A new video from Samsung hints at some of the Galaxy Note 7's features.

Samsung

Thanks to a new teaser ad posted by Samsung Mobile Korea, people curious about Samsung's Galaxy Note 7 phone get a chance to play Sherlock Holmes.

The fast-moving clip (embedded below) offers clues to features that the new phone will apparently offer. Your job is to try to decipher them. We'll play Watson and lend a hand.

Posted to YouTube on Wednesday, the clip starts with a quick-cut montage of various ways to unlock a phone: fingerprint scanning, lock-screen patterns. The implication seems to be that such techniques are old hat and that the Note 7 has something more cutting edge in store. Iris scanning, perhaps? (Other clues earlier this month point in that direction.) Korean-speaking sources tell us, by the way, that the caption references "complex" or "complicated" passwords. An iris scanner that unlocks the phone when you look at it would definitely be simpler to use.

After that, the teaser cuts to a young woman lying on a bed and trying to take a sexy selfie with the help of some makeshift lighting. She wields a bare light bulb and has laid out a string of LED holiday lights near her face. Again, rather old-school methods. Could this mean the Note 7 will have a front-facing flash, or that its screen will go all white, a la Apple's iPhone, to provide the necessary glamour lighting? (The caption apparently asks whether selfies are all about lighting.)

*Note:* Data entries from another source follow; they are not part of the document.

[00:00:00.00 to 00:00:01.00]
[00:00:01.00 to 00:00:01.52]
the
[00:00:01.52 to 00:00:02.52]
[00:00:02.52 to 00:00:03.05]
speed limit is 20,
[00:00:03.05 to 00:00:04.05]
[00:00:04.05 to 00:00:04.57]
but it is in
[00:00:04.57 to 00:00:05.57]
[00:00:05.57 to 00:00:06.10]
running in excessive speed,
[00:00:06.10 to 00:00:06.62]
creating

Quick contextual aside: In past years, Samsung has been hit by sluggish smartphone sales. But heavy demand for its Galaxy S7 staged a revival in revenue over the past couple of quarters. The company is likely counting on the same rebound to trigger significant sales for the Galaxy Note 7.

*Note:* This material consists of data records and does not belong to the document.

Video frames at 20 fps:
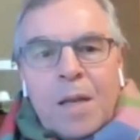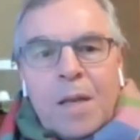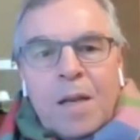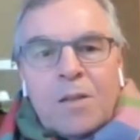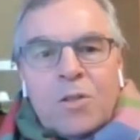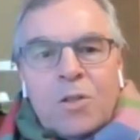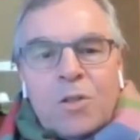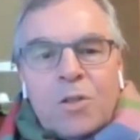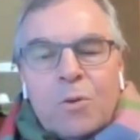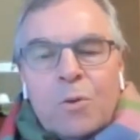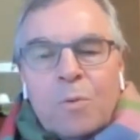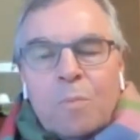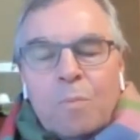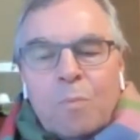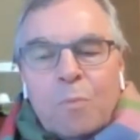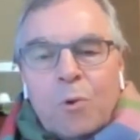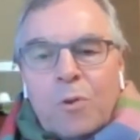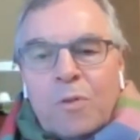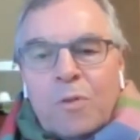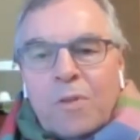And as you
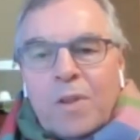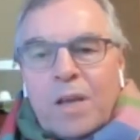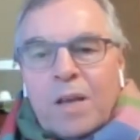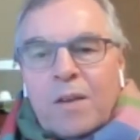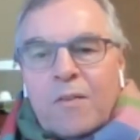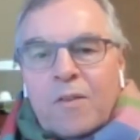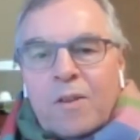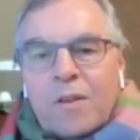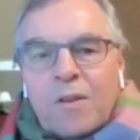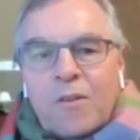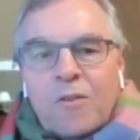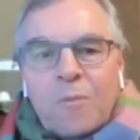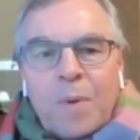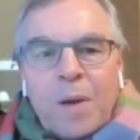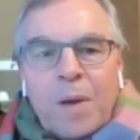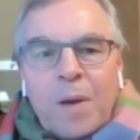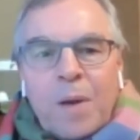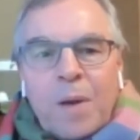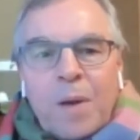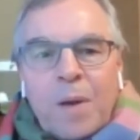put things in the
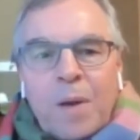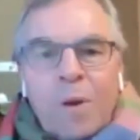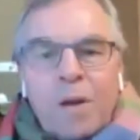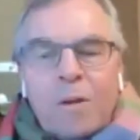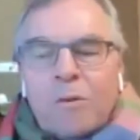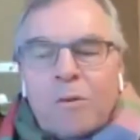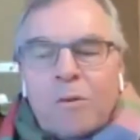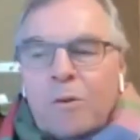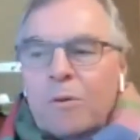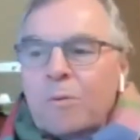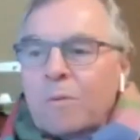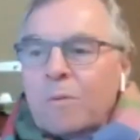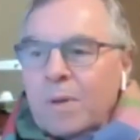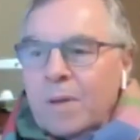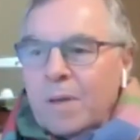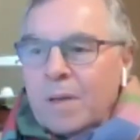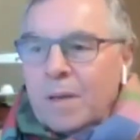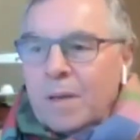space around you,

OK, back to the sleuthing. Next up, we see someone highlighting words in various old-fashioned, dead-tree books, picking out phrases in Asian scripts and in French, Russian and English. The caption mentions foreign words and memorization. Perhaps those busy highlighter pens mean the Note 7 and its S Pen stylus will include some sort of language feature?

Then we see a bunch of very retro rotary phones sinking in a pool, with a caption that, roughly translated, asks "If you drop it in water, you're screwed?" This one's clear: The Note 7 will reportedly come with IP68 certification, which means it'll be dust resistant and that you'll be able -- should you choose -- to safely immerse it in water at a depth of at least one meter, or more than three feet.

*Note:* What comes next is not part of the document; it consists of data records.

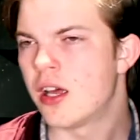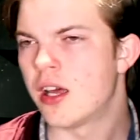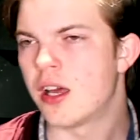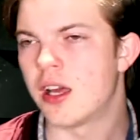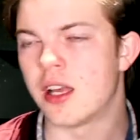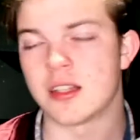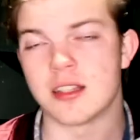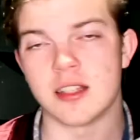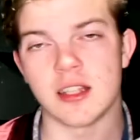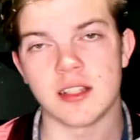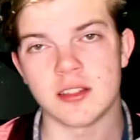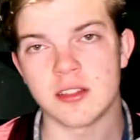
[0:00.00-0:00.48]

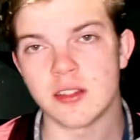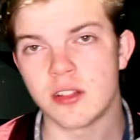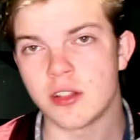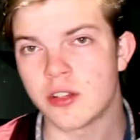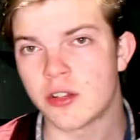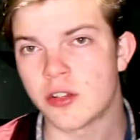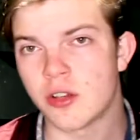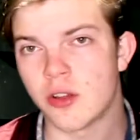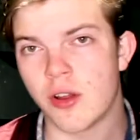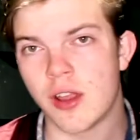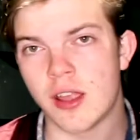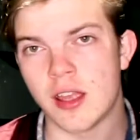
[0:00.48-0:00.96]
It does
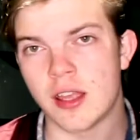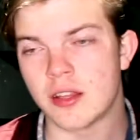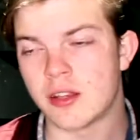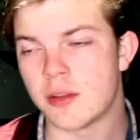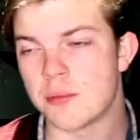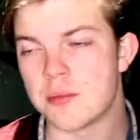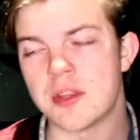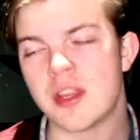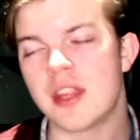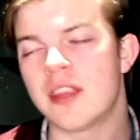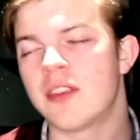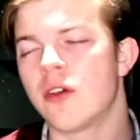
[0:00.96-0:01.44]
look great. I
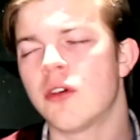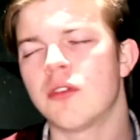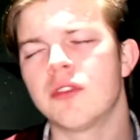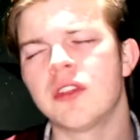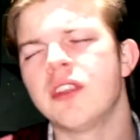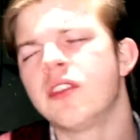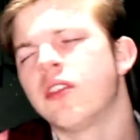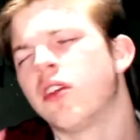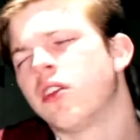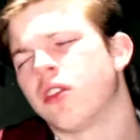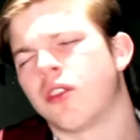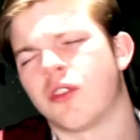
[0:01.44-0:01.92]
mean, these all
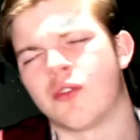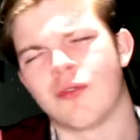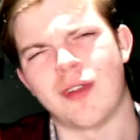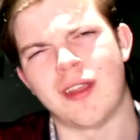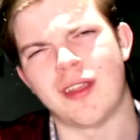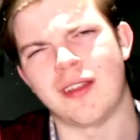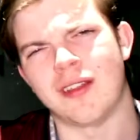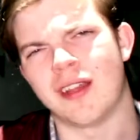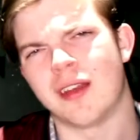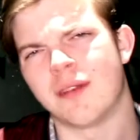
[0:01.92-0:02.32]
look great.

Penultimately (stylish stylus pun intended), we get a series of glowing numbers that counts off from zero to 5 along with a caption that asks whether 6 comes after 5. This scene refers to Samsung's decision to skip the number 6 for its next Galaxy Note and go straight to 7 so the numbering is in line with its flagship Galaxy S7 phone.

And finally, the spot ends with someone simply writing the word "No" on a piece of paper, and then adding a "t" and "e" to make "Note." The "no" seems to be answering all the questions posed by the captions. In other words, with Samsung's new device, you won't need complicated passwords or intricate lighting setups. You won't need to memorize stuff. You won't be hosed if your phone takes a swim. And no, 6 doesn't follow 5, at least not when it comes to Samsung's naming schemes.

This last bit of scribbling leads to the date of August 2016 and a tagline that says, more or less, "It's different from the rest. It's freedom." Samsung has already revealed that it will unveil the next Galaxy Note at a launch event in New York City on August 2.

Got all that? Elementary, dear reader, elementary.